Semiconductor company Silicon Labs has introduced a family
of isolated analog amplifiers, voltage sensors and delta-sigma modulator (DSM)
devices designed to provide accurate current and voltage measurement with very
low drift across temperature.
The Texas-based company says the Si89xx family provides
flexible voltage, current, and output options to help developers reduce BOM
cost and shrink board space. The products are designed for industrial and green
energy applications, including EV battery management and charging systems,
DC-DC converters, and motor inverters.
To maximize efficiency and respond quickly to faults or
changes in load, system controllers require current and voltage information
from high-voltage rails. Silicon Labs’ isolation technology keeps controllers
safe across wide temperature variations with 1,414 V working voltage and 13 kV
Silicon Labs says the Si89xx devices provide up to three times higher common-mode transient immunity than competing products. The company also says the devices’ 75 kV/µs immunity to fast transients ensures reliable and accurate current readings in industrial applications. The Si89xx family supports a fail-safe indication to the host controller if the high-side supply voltage is not detected.
The devices provide typical offset error as low as ±40 µV and ±0.1% gain error, enabling precise measurements. Typical offset drift as low as ±0.15 µV/˚ C and typical gain drift as low as -6 ppm/˚ C ensure accuracy across temperature.
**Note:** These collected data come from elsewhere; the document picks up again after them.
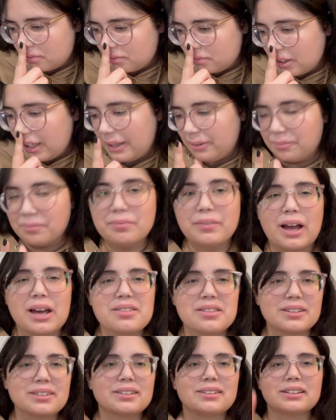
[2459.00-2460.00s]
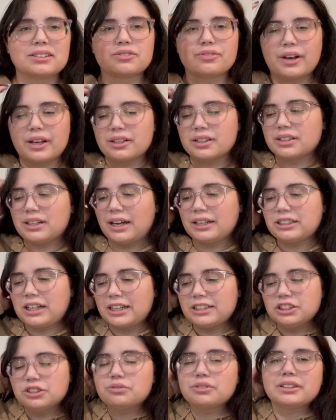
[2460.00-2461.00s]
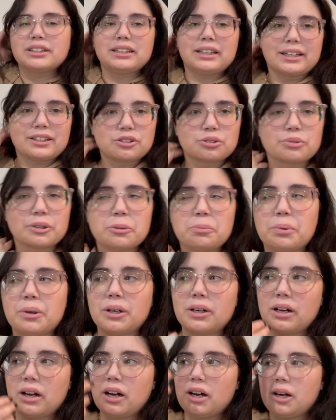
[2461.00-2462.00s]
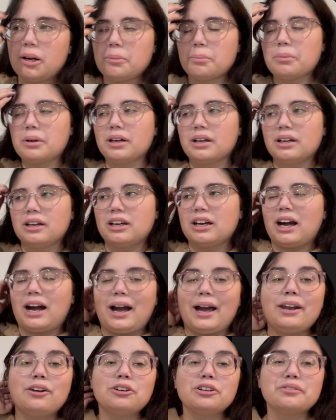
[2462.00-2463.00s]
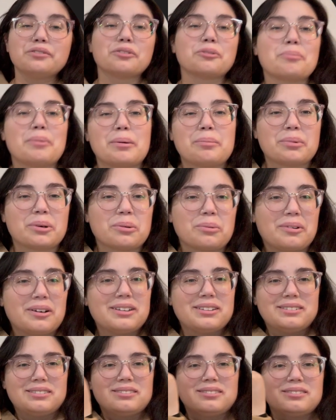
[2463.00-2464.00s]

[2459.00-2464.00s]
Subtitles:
Yeah, I think that's valid. I did really like The Reaper. I don't even remember what.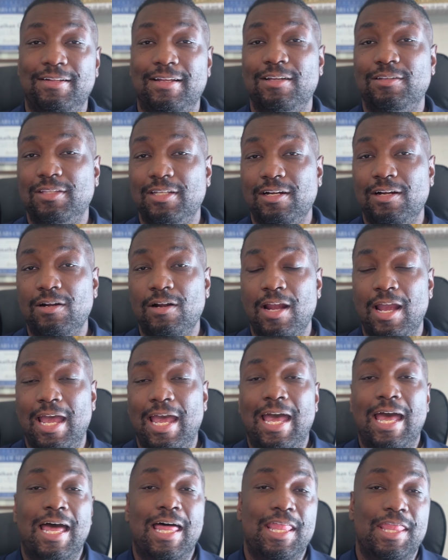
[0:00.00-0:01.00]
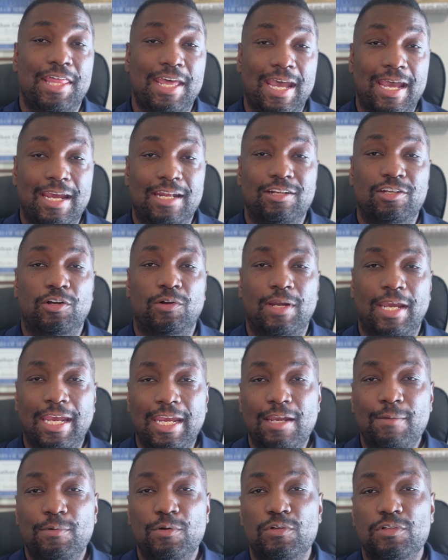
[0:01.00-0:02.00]
out there that you're
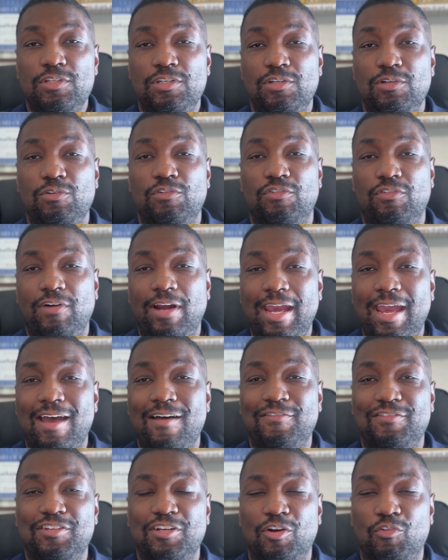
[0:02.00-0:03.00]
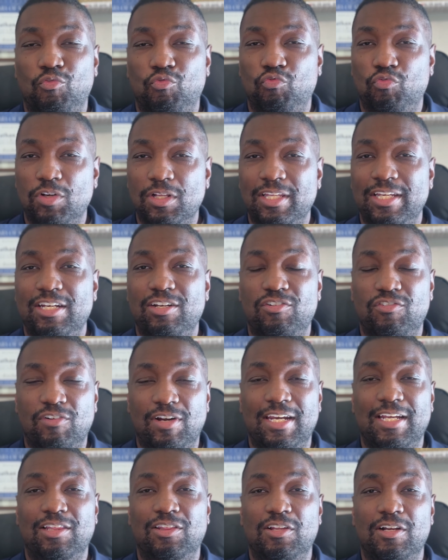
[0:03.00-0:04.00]
able to craft a really
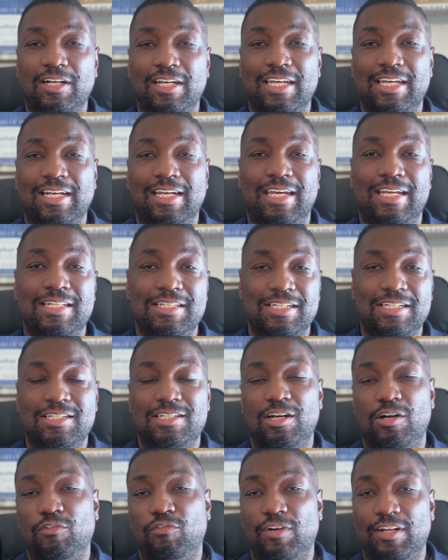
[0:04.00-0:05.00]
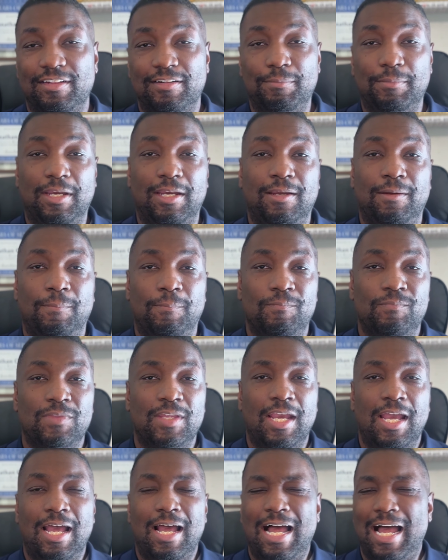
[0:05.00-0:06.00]
great looking and detailed resume.
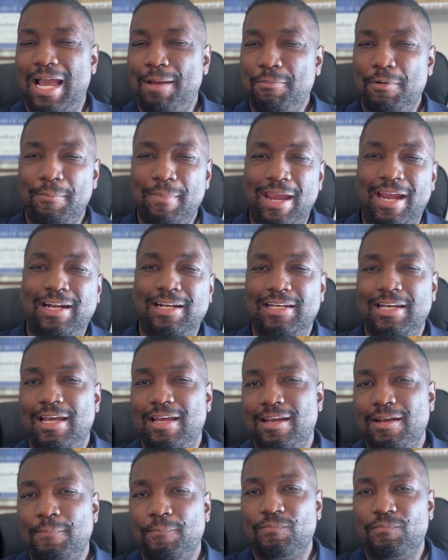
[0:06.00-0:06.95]
I'm a Mac guy,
The devices offer typical signal-to-noise ratio of up to 90 dB. A low-power mode automatically reduces current draw on one side of the isolation barrier to approximately 1 mA whenever voltage is removed from the other side, enabling a controller to manage power with a simple field-effect transistor.
Silicon Labs VP Brian Mirkin said, “Our isolation products continue to replace traditional optocouplers and outperform competing digital isolators, enabling higher surge performance, reliability, integration and safety for system designs requiring protection from high voltages.”